# DATASET CONTENT
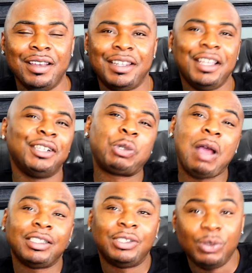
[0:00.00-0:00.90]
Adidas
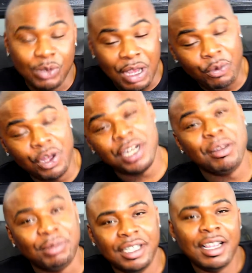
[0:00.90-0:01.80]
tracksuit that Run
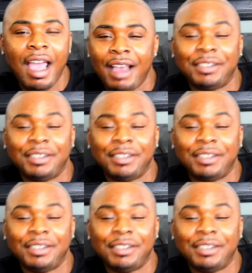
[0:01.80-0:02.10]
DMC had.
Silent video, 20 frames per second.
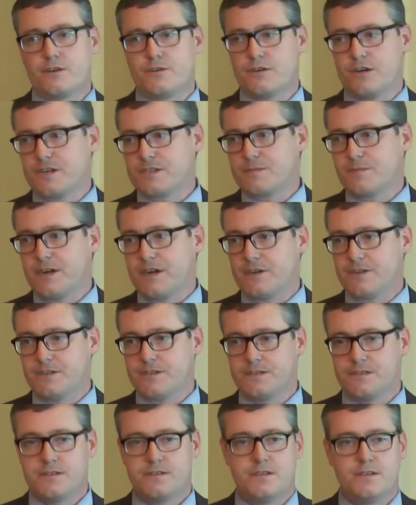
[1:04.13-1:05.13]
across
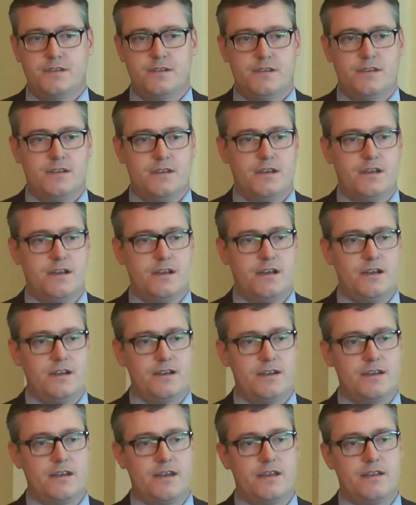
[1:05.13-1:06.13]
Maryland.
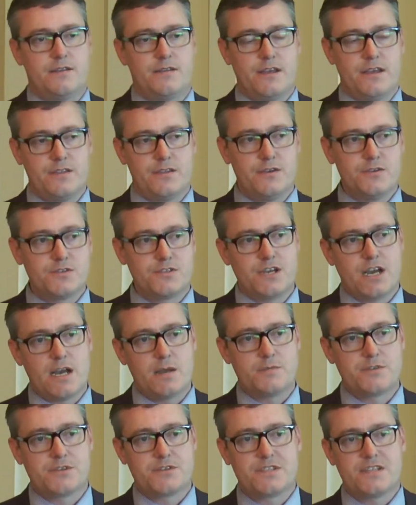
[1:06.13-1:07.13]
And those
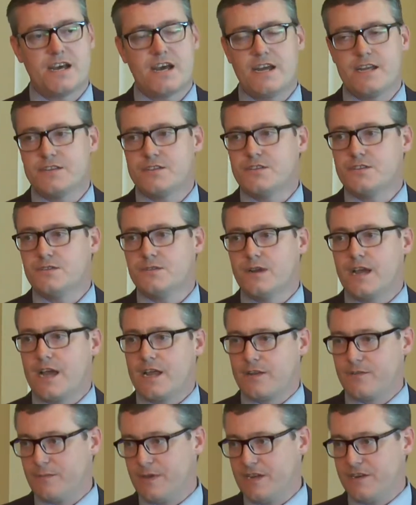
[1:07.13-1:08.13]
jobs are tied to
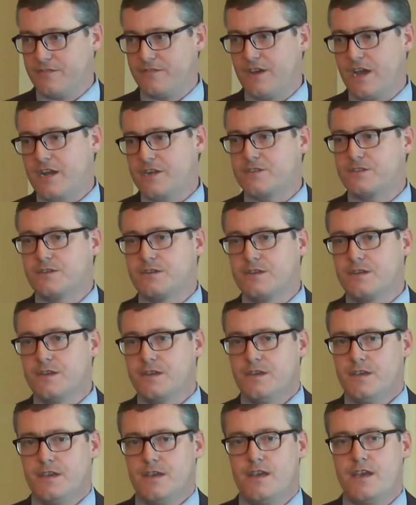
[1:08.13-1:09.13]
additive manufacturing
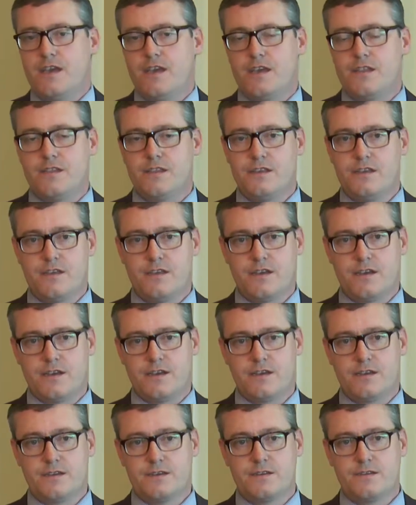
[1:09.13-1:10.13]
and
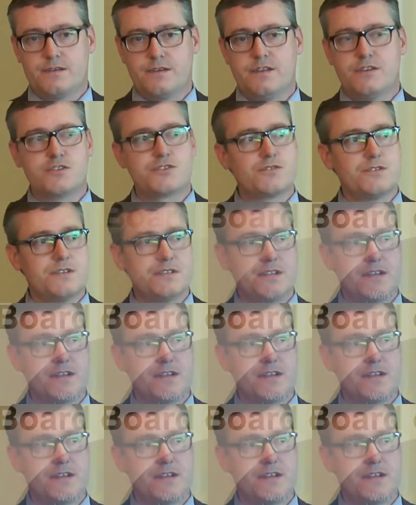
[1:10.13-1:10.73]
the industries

* * *

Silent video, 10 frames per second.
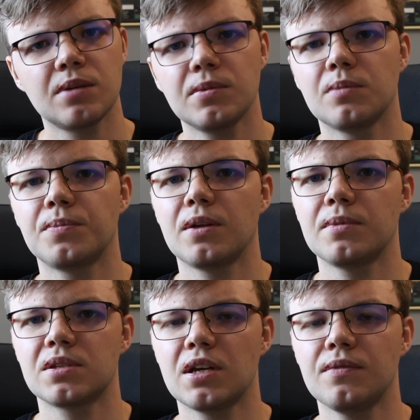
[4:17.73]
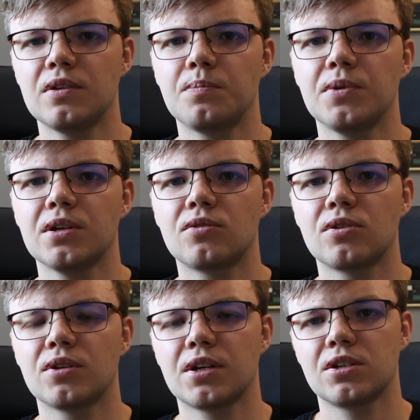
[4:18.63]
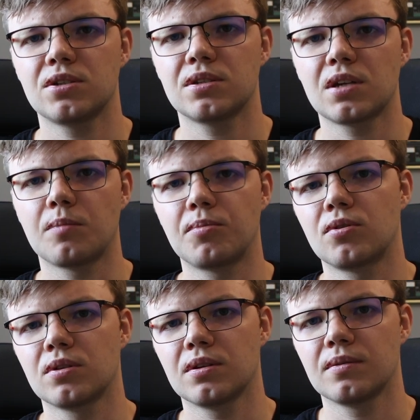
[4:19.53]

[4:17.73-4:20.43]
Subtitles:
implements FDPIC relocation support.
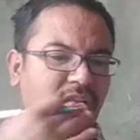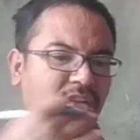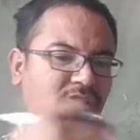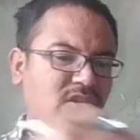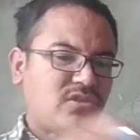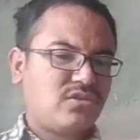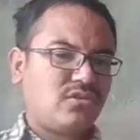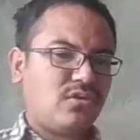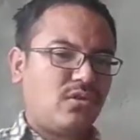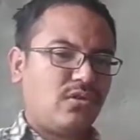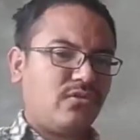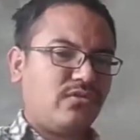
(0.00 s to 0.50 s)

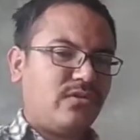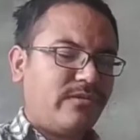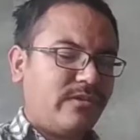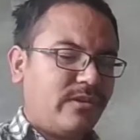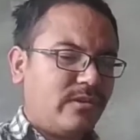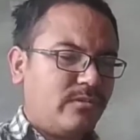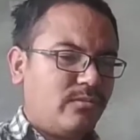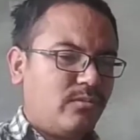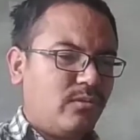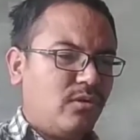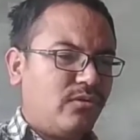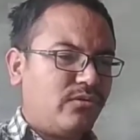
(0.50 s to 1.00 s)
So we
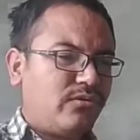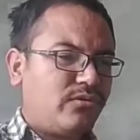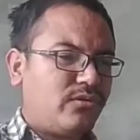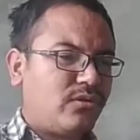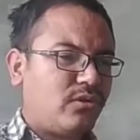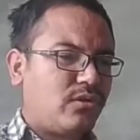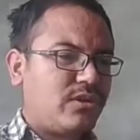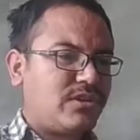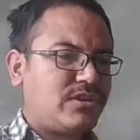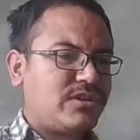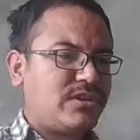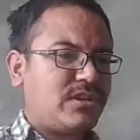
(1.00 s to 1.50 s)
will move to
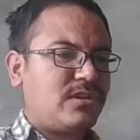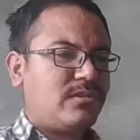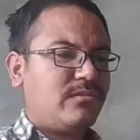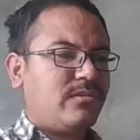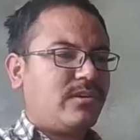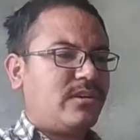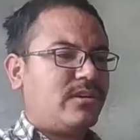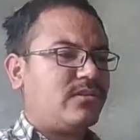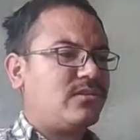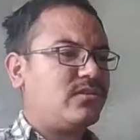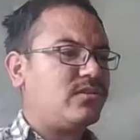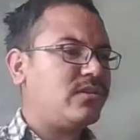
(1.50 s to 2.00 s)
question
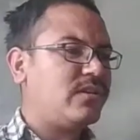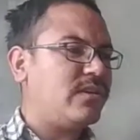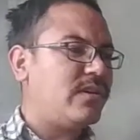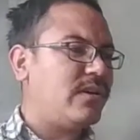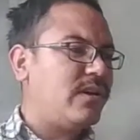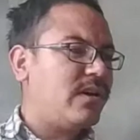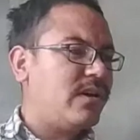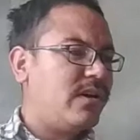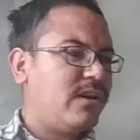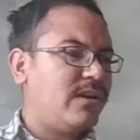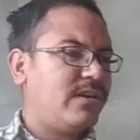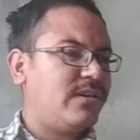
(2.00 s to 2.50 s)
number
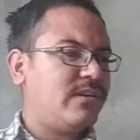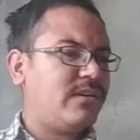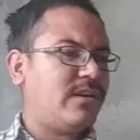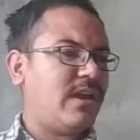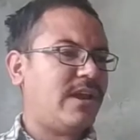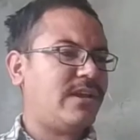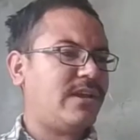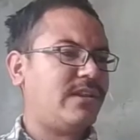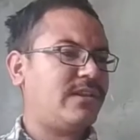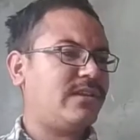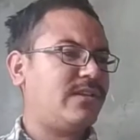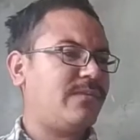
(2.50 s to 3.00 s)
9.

--

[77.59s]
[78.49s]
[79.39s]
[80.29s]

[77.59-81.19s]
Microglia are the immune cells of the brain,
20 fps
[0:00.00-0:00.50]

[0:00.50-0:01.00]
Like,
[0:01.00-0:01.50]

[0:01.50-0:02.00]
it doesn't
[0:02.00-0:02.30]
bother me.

# ASSIGNMENT
Only lines that contain "Silent" are needed, so copy each of them from the data.

# RESPONSE BOX
Silent video, 20 frames per second.
Silent video, 10 frames per second.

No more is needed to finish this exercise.